The government’s been accused of handing out “jobs for the boys” and putting men with dubious backgrounds at the helm of the police and corrections.
The former Land Force commander Brigadier General Sitiveni Qiliho has been confirmed in the role as Police Commissioner.
He has been acting in the role since the South African Ben Groenewald left suddenly in November saying the military had been interfering too much in policing work.
Francis Kean, a former navy commander and brother in law of the prime minister, Frank Bainimarama, has been appointed to the role of Prisons Commissioner.

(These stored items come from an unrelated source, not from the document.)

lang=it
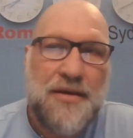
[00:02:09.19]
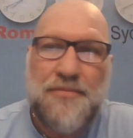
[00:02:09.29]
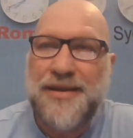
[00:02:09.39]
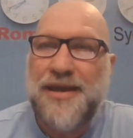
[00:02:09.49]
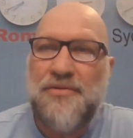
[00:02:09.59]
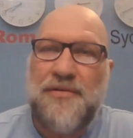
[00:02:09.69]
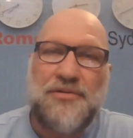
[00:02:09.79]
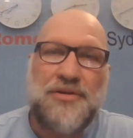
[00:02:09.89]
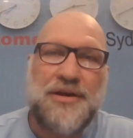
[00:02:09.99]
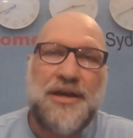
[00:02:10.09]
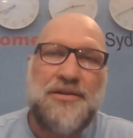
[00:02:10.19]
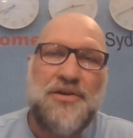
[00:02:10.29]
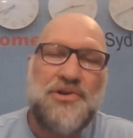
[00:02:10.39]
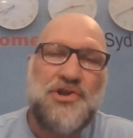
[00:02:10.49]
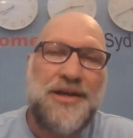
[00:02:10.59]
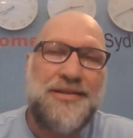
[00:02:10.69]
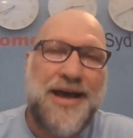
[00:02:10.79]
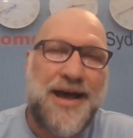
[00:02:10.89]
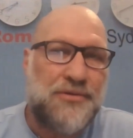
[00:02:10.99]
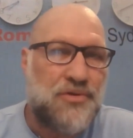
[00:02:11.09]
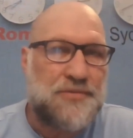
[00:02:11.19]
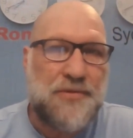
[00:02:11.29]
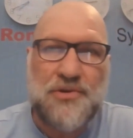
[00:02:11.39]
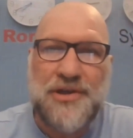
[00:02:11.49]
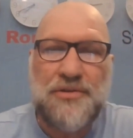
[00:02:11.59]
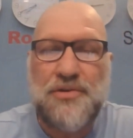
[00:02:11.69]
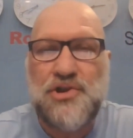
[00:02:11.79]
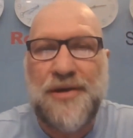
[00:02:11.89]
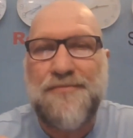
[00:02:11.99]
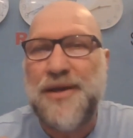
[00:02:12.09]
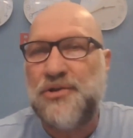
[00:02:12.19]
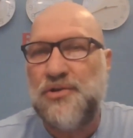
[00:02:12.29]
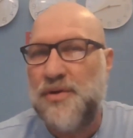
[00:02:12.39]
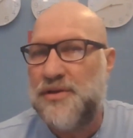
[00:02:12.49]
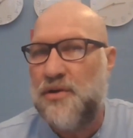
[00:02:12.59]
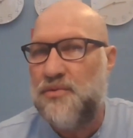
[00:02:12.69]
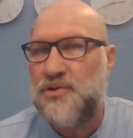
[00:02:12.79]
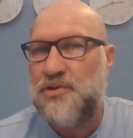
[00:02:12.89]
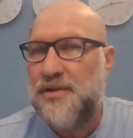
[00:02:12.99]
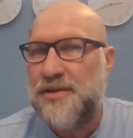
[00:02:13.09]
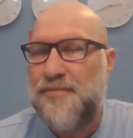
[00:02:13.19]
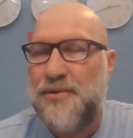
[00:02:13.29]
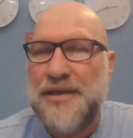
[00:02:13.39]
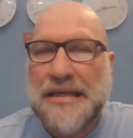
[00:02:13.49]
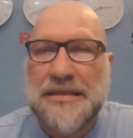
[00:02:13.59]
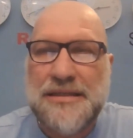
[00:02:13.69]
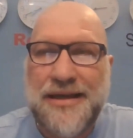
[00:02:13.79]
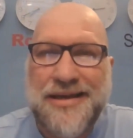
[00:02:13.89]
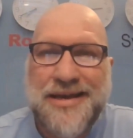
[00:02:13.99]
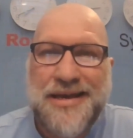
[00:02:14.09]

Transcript: perché una volta che Dio ci ha dato, Spirito Santo ci ha messo questa unzione di potenza,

Opposition leader Ro Teimumu says the appointments are from Bainimarama’s inner circle of military men and show Fiji is still a militarised state.
She says the elections of 2014 were to put an end to eight years of military rule.
She told Radio New Zealand she is not only worried about these men’s strong links with the military but also other longstanding issues.
She says that the police chief Sitiveni Qiliho in particular has many questions to answer about allegations of abuse against him.
She points out that Francis Kean, the man who is now chief of Fiji’s prisons, was convicted of manslaughter in 2006.
Ro Teimumu also says the appointments are unconstitutional because she feels the body which makes the crucial appointments, the Constitutional Offices Commission, has been politicised.
She says it’s dysfunctional and farcical.
She and her appointee, the lawyer Richard Naidu, who are meant to give the commission some balance, no longer go to its meetings because they say it’s just a rubber stamp.